Bystander rescue and cute thermal injury teaching: training and ethical implications.

Burns

Paediatrician to the Pegg-Leditschke Burns Unit, Queensland Children's Hospital, South Brisbane, Australia. Electronic address:

Published: June 2022

The clinical outcome after thermal injury depends significantly on bystander action at the scene of the initial burn. Bystander action may save life, by rescue or by extinguishing flames; or by reducing medical complications which lead to death from respiratory injury or from secondary infection. Best-practice first aid may reduce the need for skin grafting; and can modify the rate and quality of healing.
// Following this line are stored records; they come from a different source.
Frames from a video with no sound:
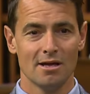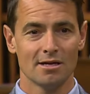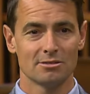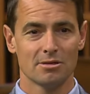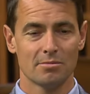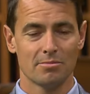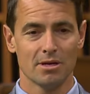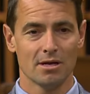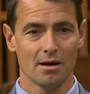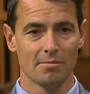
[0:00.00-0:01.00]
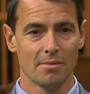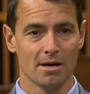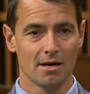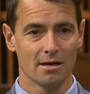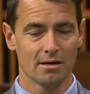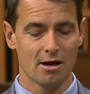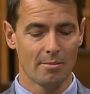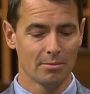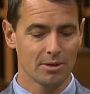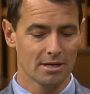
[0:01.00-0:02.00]
it's become
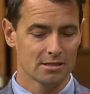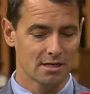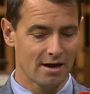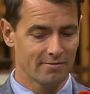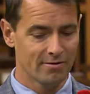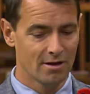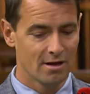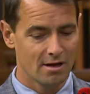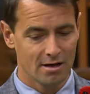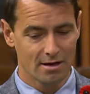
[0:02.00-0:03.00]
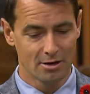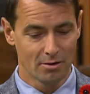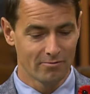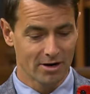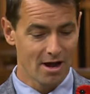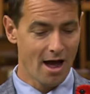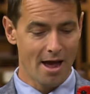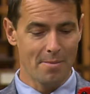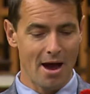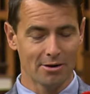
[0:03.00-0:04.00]
commonplace to have a very
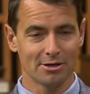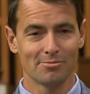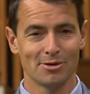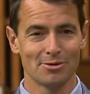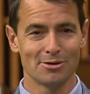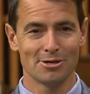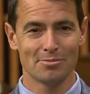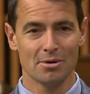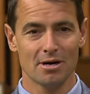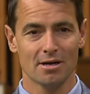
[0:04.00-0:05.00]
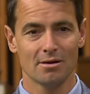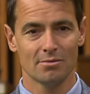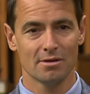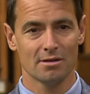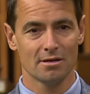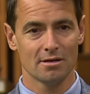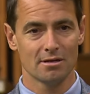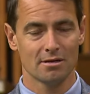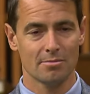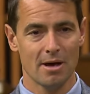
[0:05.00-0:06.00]
high-powered computer in your pocket with
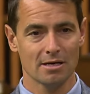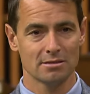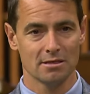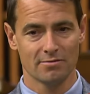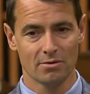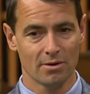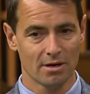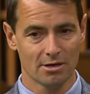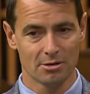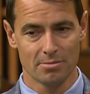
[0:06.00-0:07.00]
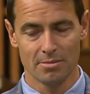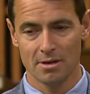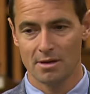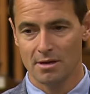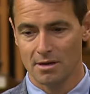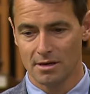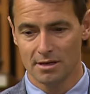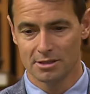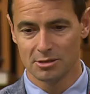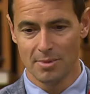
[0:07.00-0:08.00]
the capacity of going on your
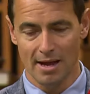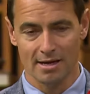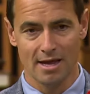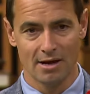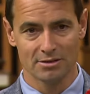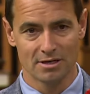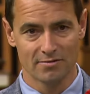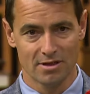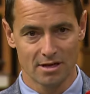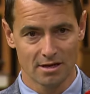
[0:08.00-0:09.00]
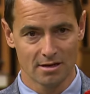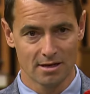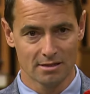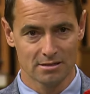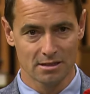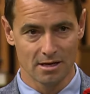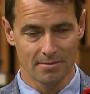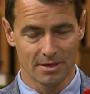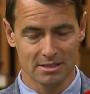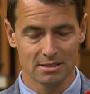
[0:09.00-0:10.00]
into your bank account and everything, it's
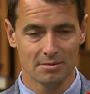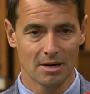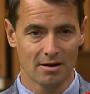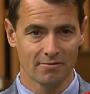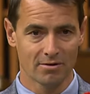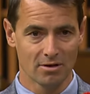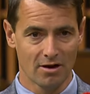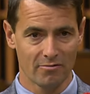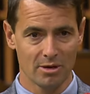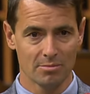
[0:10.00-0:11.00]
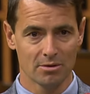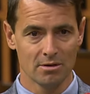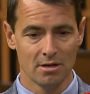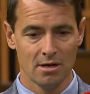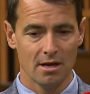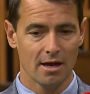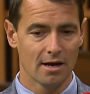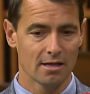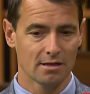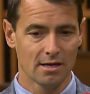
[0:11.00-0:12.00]
intimidating for a lot of people.
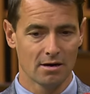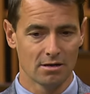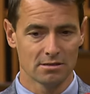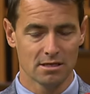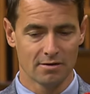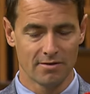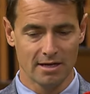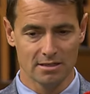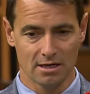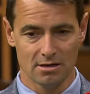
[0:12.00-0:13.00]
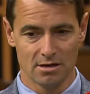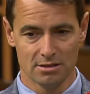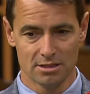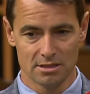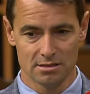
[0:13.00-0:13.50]
And I think that onset of that technology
However, before first aid can begin, rescue and control of the incident site is crucial to the outcome of thermal injury. Bystanders are faced with an inescapable decision whether to attempt a rescue (or not), and the decision to choose the best method for the extinguishment of flames. This is the "rescue phase", currently a relatively neglected theme. In 1981, the St. John Ambulance Association introduced the primacy of "D" for "Danger" in the pedagogic first aid mnemonic, now in its current form of DRSABCD. Most secondary threats to the victim and risks to the rescuer come from high-energy sources [such as flames], and most involve a repetition of the primary incident. Current doctrine teaches four elements of how best to act in the rescue phase of a casually suffering from thermal injury. These imperatives are: (a) Assess for danger (b) Use protection if a rescue is undertaken; (c) Train in techniques for extinguishing the flames of the burning casualty; and (d) Train in the methods of physical retrieval to a safe place - where the standard dictates of DRSABCD can continue.